▸ Your goal
Where in the records does the word "speaker" appear? Copy each line that holds it.

▸ Records
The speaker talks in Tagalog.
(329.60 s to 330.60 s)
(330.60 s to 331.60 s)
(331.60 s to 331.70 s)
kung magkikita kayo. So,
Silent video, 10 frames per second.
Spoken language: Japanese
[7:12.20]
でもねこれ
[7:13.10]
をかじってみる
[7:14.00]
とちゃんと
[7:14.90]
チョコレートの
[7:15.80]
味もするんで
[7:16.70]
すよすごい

==

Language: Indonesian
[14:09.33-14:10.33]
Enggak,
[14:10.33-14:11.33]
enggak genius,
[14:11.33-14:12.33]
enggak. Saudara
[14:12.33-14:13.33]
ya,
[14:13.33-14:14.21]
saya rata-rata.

--

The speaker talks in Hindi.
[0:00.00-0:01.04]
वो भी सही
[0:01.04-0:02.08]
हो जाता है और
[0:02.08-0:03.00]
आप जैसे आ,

▸ Result
The speaker talks in Tagalog.
The speaker talks in Hindi.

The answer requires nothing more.